Think of his work like the discovery that the world was round. Before the discovery, people thought you'd fall off the edge of the earth if you sailed too far. Afterward, the discovery made so much sense it was almost forgotten how important that discovery really was. Rodin moved sculpture away from that decorative summary of someone's life into emotive and interpretive art.

Rodin exhibit
Courtsey of Sharon Stevenson, Gustavus Adolphus College

Rodin was unorthodox in many ways. He left the seams from the casting process on his sculptures. No one did that. It was considered unfinished.

One of his earliest works on display at the Hilllstrom Museum is "The Mask of the Man With the Broken Nose." The man's face is aging and tortured. The broken nose distorts the symmetry of the face. This work wasn't accepted in the Paris art scene for years, Ruth Butler says.

"With "The Mask of the Man With the Broken Nose" he already showed his propensity to do what others didn't. Even though it was influenced by antiquity still it has a kind of freedom. In his own time it would have been called sloppiness," she says.

Rodin's sculptures at the Hillstrom are paired with excerpts from Rodin's letters and interviews. About that sculpture, he wrote that while some might see this face as ugly, through art it becomes beautiful.

"The Thinker"
The most famous work of Auguste Rodin, "The Thinker."
MUSTAFA OZER/AFP/Getty Images

Rodin also saw greatness in unusual places. As Myers walks among the sculptures he points to a reduction of "St. John the Baptist Preaching".

"Rodin was an artist who developed a very personal response to what he saw," Myers explains. "That was part of his work. So he sees this model, this Tuscan peasant type and he immediately thinks of St. John the Baptist. It's not that he desired to do a St. John the Baptist. This is what was inspired in him by the fellow."

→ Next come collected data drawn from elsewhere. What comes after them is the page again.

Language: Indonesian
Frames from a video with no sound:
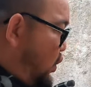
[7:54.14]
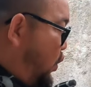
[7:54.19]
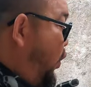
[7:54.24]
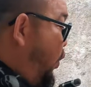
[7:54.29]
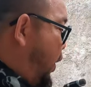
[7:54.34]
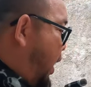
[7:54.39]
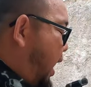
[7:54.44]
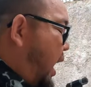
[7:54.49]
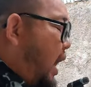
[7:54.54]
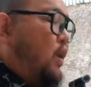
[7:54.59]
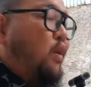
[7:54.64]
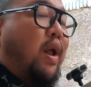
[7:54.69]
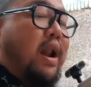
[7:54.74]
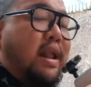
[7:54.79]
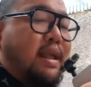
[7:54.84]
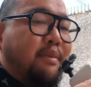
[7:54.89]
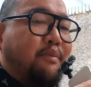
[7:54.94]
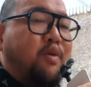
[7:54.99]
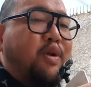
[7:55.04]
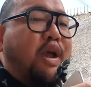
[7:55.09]
Gue
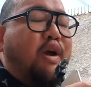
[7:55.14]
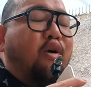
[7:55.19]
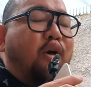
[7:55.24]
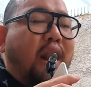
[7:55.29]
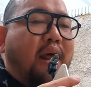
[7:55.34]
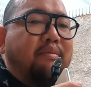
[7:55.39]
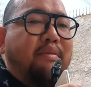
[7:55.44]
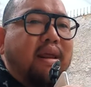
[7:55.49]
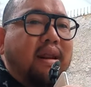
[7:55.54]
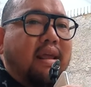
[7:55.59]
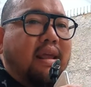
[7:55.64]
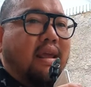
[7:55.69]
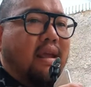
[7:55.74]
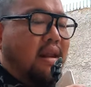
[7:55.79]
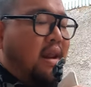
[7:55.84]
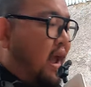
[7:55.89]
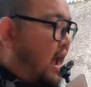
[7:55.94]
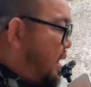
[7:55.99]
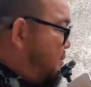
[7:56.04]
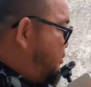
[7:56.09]
awalnya punya kolam ini
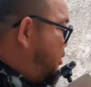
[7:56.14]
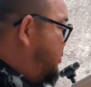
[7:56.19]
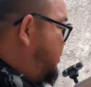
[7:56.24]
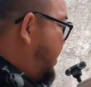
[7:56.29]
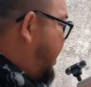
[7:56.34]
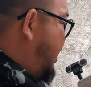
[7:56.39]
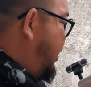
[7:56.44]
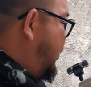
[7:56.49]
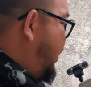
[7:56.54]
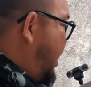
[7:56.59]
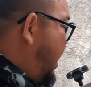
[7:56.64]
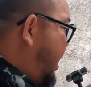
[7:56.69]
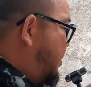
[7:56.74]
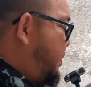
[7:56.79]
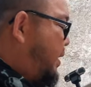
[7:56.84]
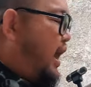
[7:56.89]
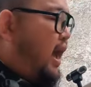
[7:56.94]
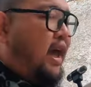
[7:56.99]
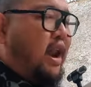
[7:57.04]
dengan pompa doang nggak pakai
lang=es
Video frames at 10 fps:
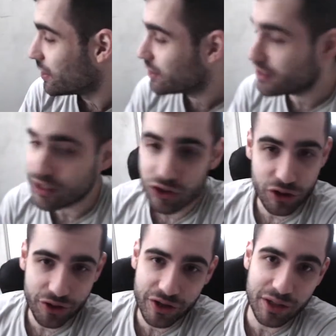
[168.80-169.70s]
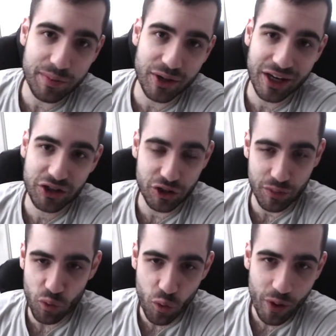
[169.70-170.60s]
sin sodio y sin potasio
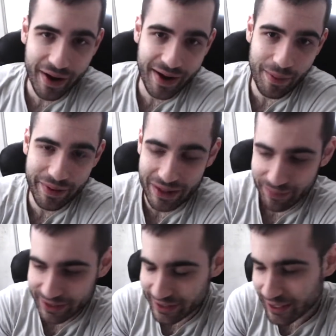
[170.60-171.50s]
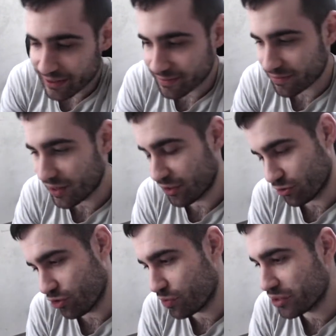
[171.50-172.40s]
muy rápidamente, sobre
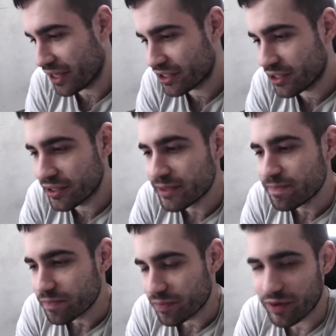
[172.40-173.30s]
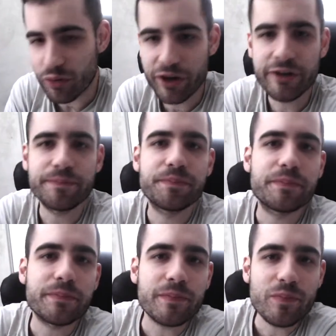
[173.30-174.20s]
todo potasio, pero bueno,
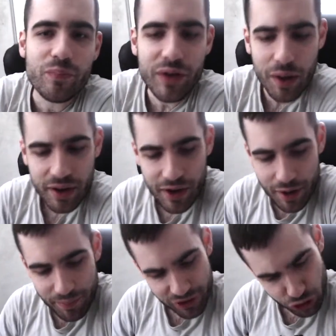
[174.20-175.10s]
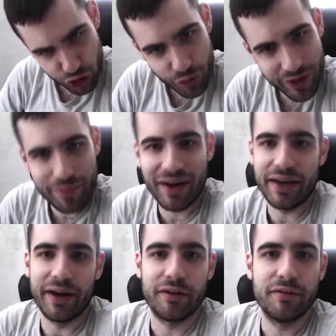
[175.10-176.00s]
pero eso se puede
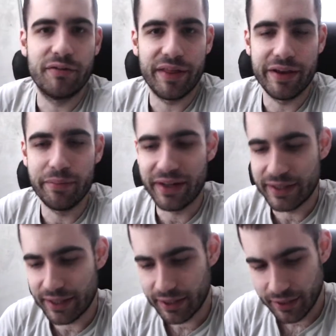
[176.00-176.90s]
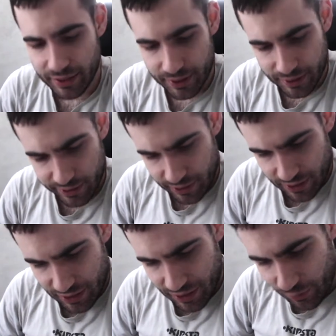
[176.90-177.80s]
paliar fácilmente.
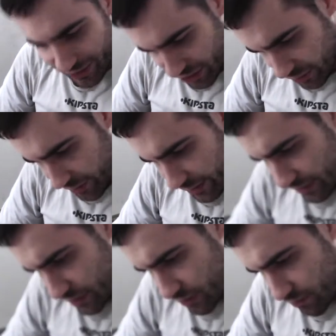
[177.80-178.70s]
La cuestión es,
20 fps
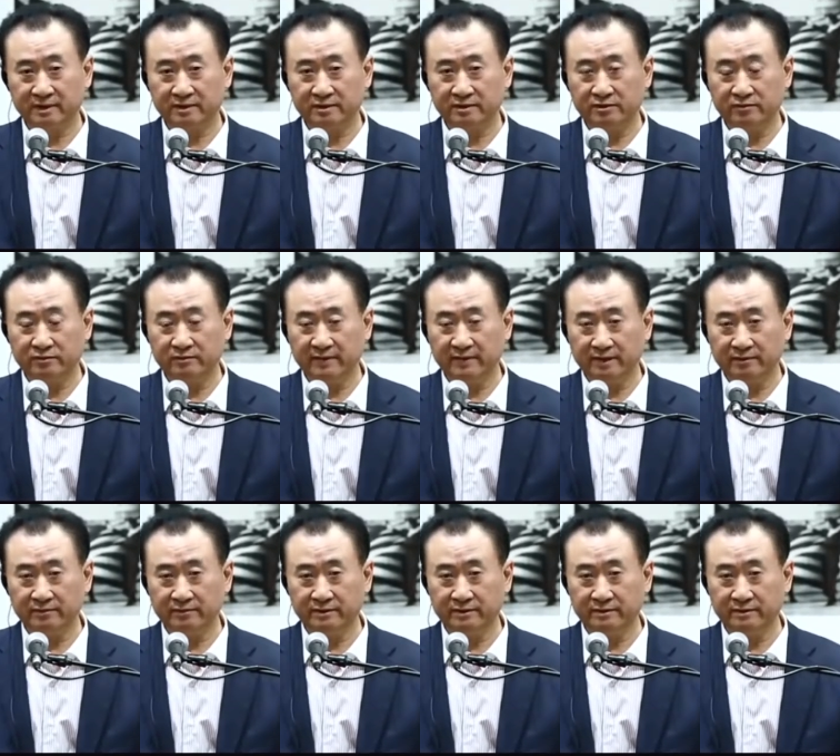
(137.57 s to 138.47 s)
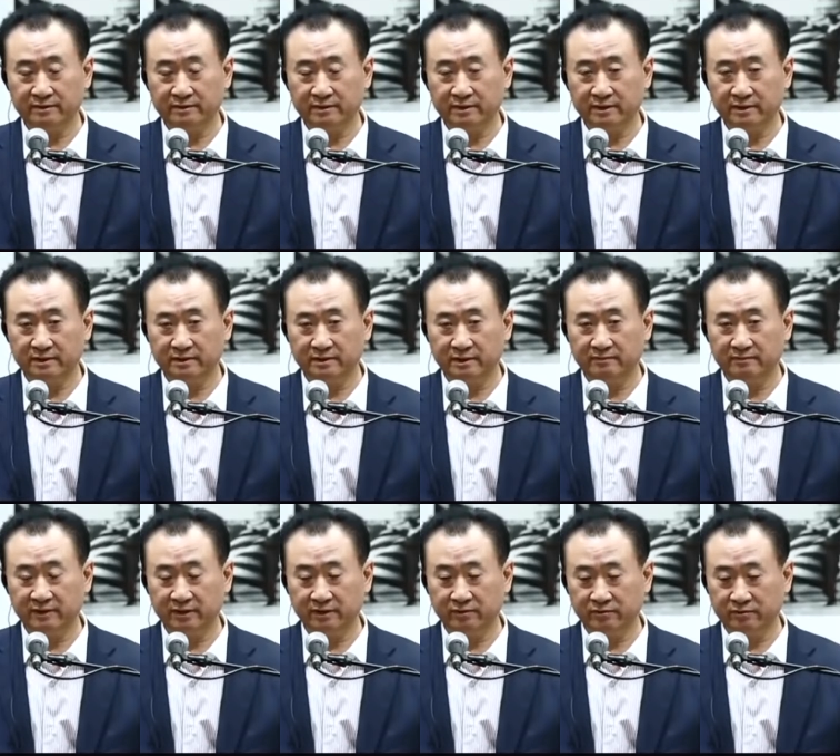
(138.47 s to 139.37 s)
机会蛮多的，啊，在
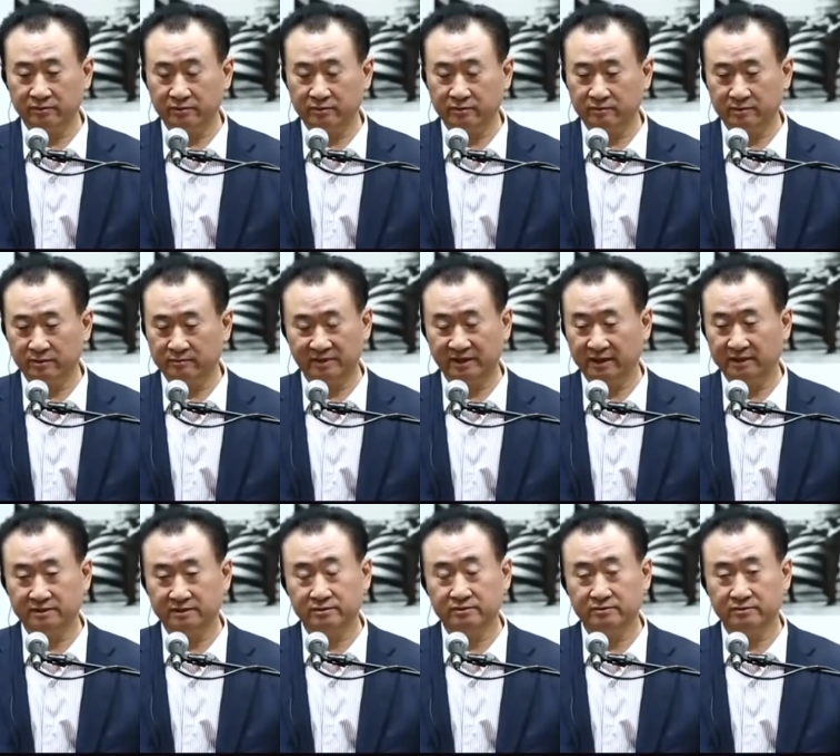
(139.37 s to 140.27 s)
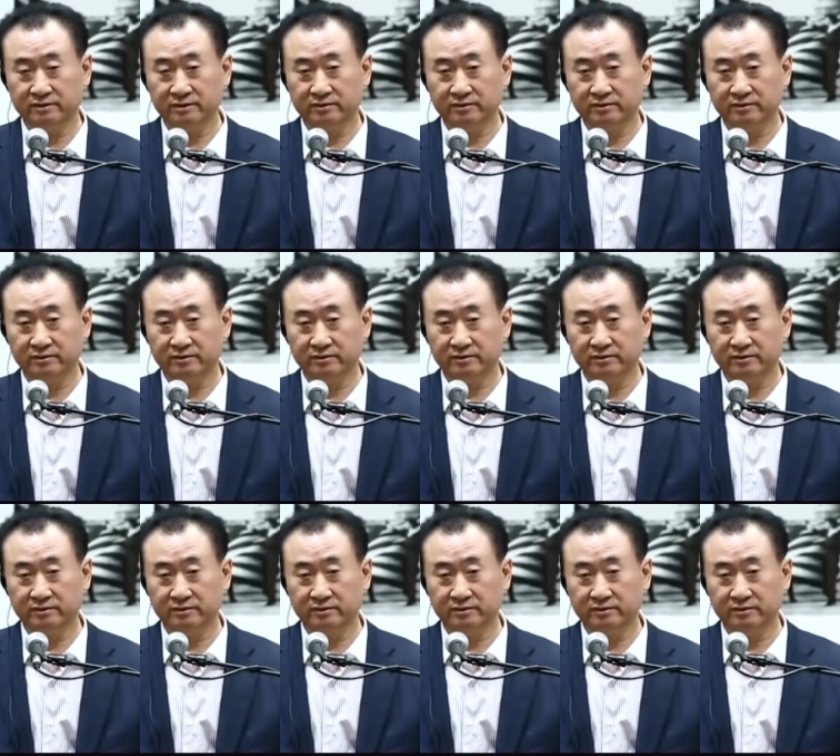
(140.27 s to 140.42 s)
美国我不太清楚，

As in many of his works, Rodin didn't use symbols, like a staff or hair shirt, to identify the person. He let the body speak for the characteristics attached to people like St. John or Honore de Balzac. That also allowed him to re-invent and re-purpose the sculptures.

His sculpture "the Walking Man" borrows heavily from "St. John the Baptist." "The Thinker," was originally a 21 inch statue within the "Gates of Hell" monument. "The Thinker" is Dante overlooking the Inferno.

Art moved on after Rodin's death. The emotions and figures in Rodin's sculptures were too obvious for abstract and cubist painters like Willem de Kooning and Pablo Picasso. Sculptors like Alexander Calder moved away from figurative work. But Rodin's popularity has returned and his influence is everywhere.